Pour ce qui est des deux comparses de Wilbrod, Oscar et Félix, la technicienne de la clinique vétérinaire m’a conseillé de téléphoner au CHUV, le Centre hospitalier universitaire vétérinaire de Saint-Hyacinthe. Les chats sans famille peuvent y être admis pour recevoir des soins de base par des étudiants et étudiantes en apprentissage. Vous imaginez bien que je me suis assurée du bien-être de mes protégés. Pas question de servir de cobaye. Ils seront traités comme des rois, m’a-t-on promis. Vaccins, soins de base, rien de bien méchant. Tous les soins seront donnés avec le plus grand respect pour l’animal et ils recevront aussi beaucoup d’amour des étudiants et étudiantes. Ensuite ils seront mis à l’adoption. Bon, c’est toujours bien mieux que notre cabane.
Des nouvelles d’eux
J’ai eu des nouvelles de Wilbrod. Le personnel de la clinique est tombé en amour avec ce petit garçon! Sauf que Wilbrod n’est pas un p’tit gars, c’est une petite chatte. Les filles de la clinique l’ont rebaptisé Cendrillon, car m’ont-elles dit, c’est une princesse qui, après avoir connu la misère, s’est retrouvée à sa place, entourée de mains qui la câlinent. Elle a finalement été adoptée par une gentille dame, mais ce fut difficile pour Cendrillon. Aux dernières nouvelles, elle s’adaptait tranquillement, mais restait très craintive face aux humains. Je pense avoir fait tout ce que j’ai pu pour elle. Le reste ne m’appartient pas, je dois lâcher prise. Je les garderais tous, les chats en détresse, mais je sais bien que c’est impossible. Alors j’essaie de faire une bonne action, quand je peux, ça met un peu de baume sur mon cœur.

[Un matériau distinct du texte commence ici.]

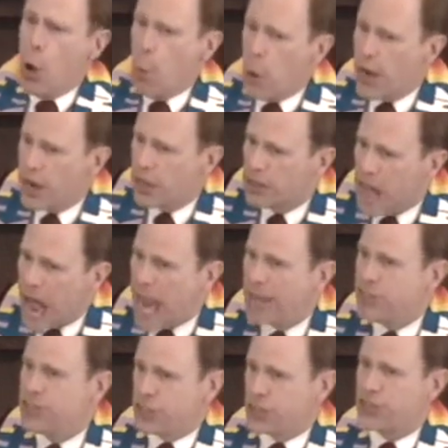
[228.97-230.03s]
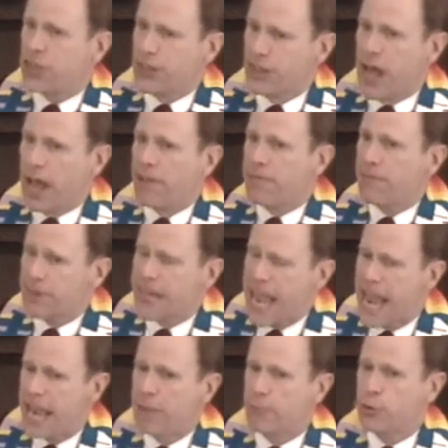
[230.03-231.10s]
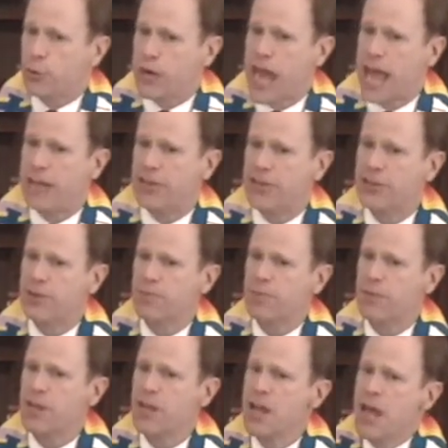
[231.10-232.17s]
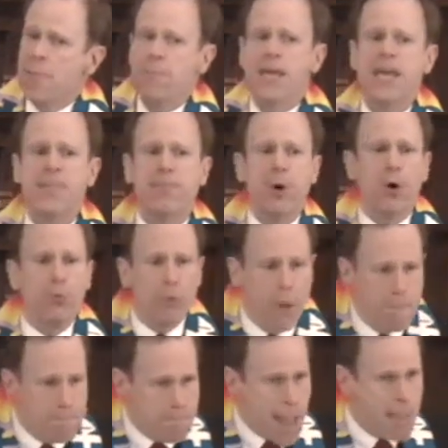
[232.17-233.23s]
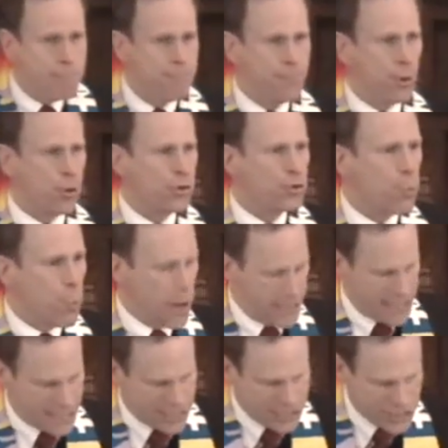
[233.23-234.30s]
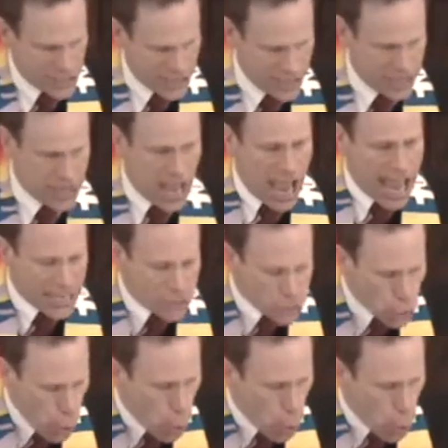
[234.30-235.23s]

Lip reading: When Elijah's life came to an end, people remembered what he did and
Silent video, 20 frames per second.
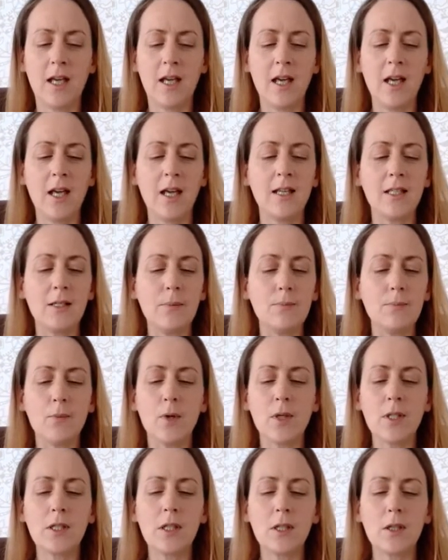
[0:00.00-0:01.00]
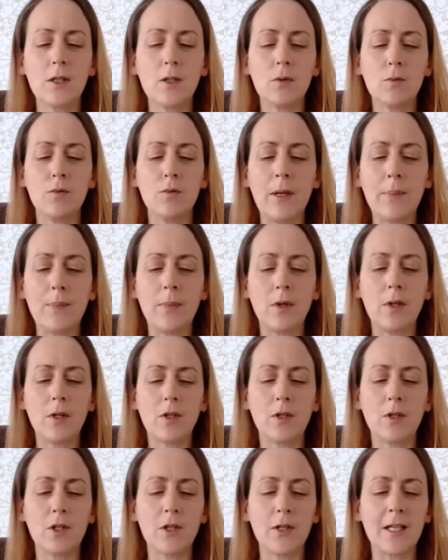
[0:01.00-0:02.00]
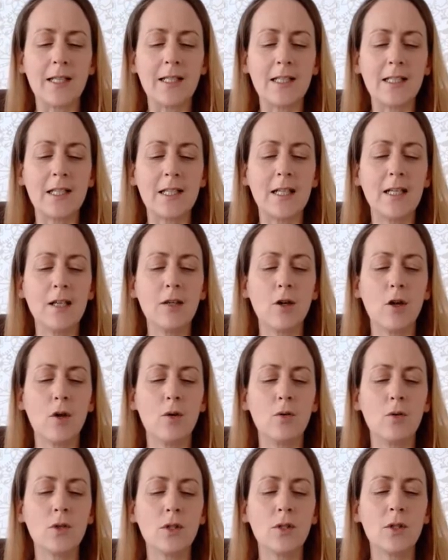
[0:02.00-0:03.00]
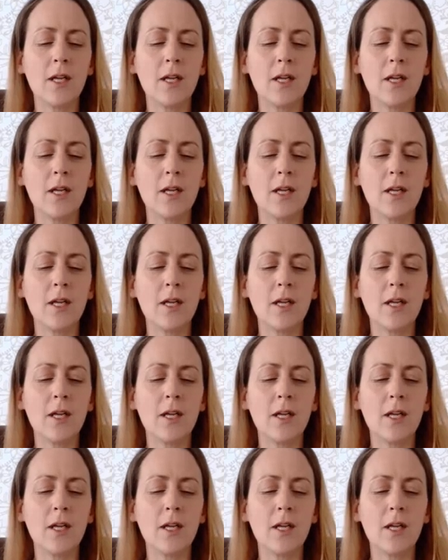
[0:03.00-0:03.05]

His muscles rippled under his sleek coat,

Concernant Oscar et Félix, j’ai aussi pris des nouvelles. Eux aussi s’adaptaient difficilement aux humains. Ai-je bien fait d’être intervenue, d’avoir essayé de déjouer le sort? Peut-être que ces trois chats auraient été plus heureux de vivre en errance? Ils sont nés comme ça et ne connaissaient rien d’autre. Je ne sais pas et je ne le saurai jamais. Mais je n’oublierai jamais Wilbrod (Cendrillon), Oscar et Félix et c’est en leur honneur que mon p’tit rouquin a hérité du nom de Wilbrod.